И он не солгал. Геллерт действительно подарил ей всё, что обещал.

Она стояла справа от Геллерта и улыбалась с ослепительной яркостью, мягко придерживая его за локоть; в её хрупких пальчиках был зажат тяжёлый букет белых роз, а край длинного шёлкового платья касался пола. Из-под алого подола выглядывали красные туфли.

Ликорис счастливо улыбалась: ей принадлежал Геллерт, а Геллерту принадлежал весь мир.

А в толпе — она видела, видела точно; в толпе стоял отец и аплодировал, — молча и с лёгкой улыбкой.

========== «Дружба, которая», Антонин Долохов(/)Корбан Яксли. ==========

— Я уже и не ждал тебя, придурок.

Долохов тянет к нему руку через решётку — дрожащую, подрагивающую; пальцы у него трясутся в болезненном треморе. Вот только у Корбана нет отвращения к этим грязным ободранным и окровавленными рукам, нет и быть не может.

Друзья не должны вызывать отвращения.

Корбан нервно закусывает щеку изнутри и болезненно кусает губы, прежде чем крепко пожать Долохову руку. Она очень горячая, почти лихорадочно, и это страшно — в Азкабане холодно до бьющего озноба, а Долохов весь пылает. Кажется, он болеет. Это плохо.

— Спешил как мог, дружочек, — легкомысленно отшучивается он, а на губы лезет безнадежная хулиганско-клоунская улыбка, хотя внутри ломает и корежит.

От несправедливости, наверное. Всё было не так. Неправильно. Должно быть иначе.

Долохов на самом деле был дерьмовым другом, и Корбан знал это с их самой первой встречи — когда Лорд представил ему Антонина и бросил, мол, вот он, твой наставник, Корбану было всего семнадцать.

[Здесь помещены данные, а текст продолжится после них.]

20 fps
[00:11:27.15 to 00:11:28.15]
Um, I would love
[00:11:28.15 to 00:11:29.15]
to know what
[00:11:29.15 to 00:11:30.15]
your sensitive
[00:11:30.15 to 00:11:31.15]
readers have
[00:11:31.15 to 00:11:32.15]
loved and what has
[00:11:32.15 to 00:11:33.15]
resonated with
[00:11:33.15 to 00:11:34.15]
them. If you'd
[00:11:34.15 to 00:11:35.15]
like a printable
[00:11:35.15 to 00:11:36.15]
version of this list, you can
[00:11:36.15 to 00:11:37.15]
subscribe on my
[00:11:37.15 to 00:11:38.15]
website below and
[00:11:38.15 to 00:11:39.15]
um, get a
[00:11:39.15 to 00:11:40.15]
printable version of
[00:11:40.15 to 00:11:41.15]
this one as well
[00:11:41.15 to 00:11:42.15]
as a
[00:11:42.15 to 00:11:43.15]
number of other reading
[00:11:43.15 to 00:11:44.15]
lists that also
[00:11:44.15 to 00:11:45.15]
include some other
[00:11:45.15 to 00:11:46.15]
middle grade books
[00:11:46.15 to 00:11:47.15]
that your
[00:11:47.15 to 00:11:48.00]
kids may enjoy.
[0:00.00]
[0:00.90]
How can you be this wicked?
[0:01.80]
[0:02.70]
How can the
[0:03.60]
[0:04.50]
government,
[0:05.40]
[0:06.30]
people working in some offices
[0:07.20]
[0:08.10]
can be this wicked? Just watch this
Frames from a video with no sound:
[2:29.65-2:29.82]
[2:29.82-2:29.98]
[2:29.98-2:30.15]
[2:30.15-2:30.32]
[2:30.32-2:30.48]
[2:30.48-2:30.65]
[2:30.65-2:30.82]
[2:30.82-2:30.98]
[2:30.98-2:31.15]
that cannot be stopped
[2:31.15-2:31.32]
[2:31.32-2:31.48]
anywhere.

Время развлечений, дебоширства и глупых шуток, время отчаянной горячей юности. А ещё у него тогда намечался роман с хорошенькой хаффлпаффкой, и ему было вообще не до Долохова.

А вот Долохову было до него дело. Забавный парадокс, на самом деле. Пять жалящих, три щекотных, семь круциатусов — это всего лишь часть обучения, придурок, терпи. От такого уж точно не умирают. От такого иногда калечатся, но тебе это не грозит.

Корбан его тогда ненавидел — люто, яростно, всем сердцем, отчаянно и зло. Сжимал руки в кулаки и сбивал костяшки в кровь ударами бессильного яростного гнева. Антонин же безжалостно швырял его в стены на тренировках и ломал ему руки и ноги — однажды он перерезал Корбану сухожилия, и тому на руках пришлось ползти по земле, чтобы добраться до порт-ключа.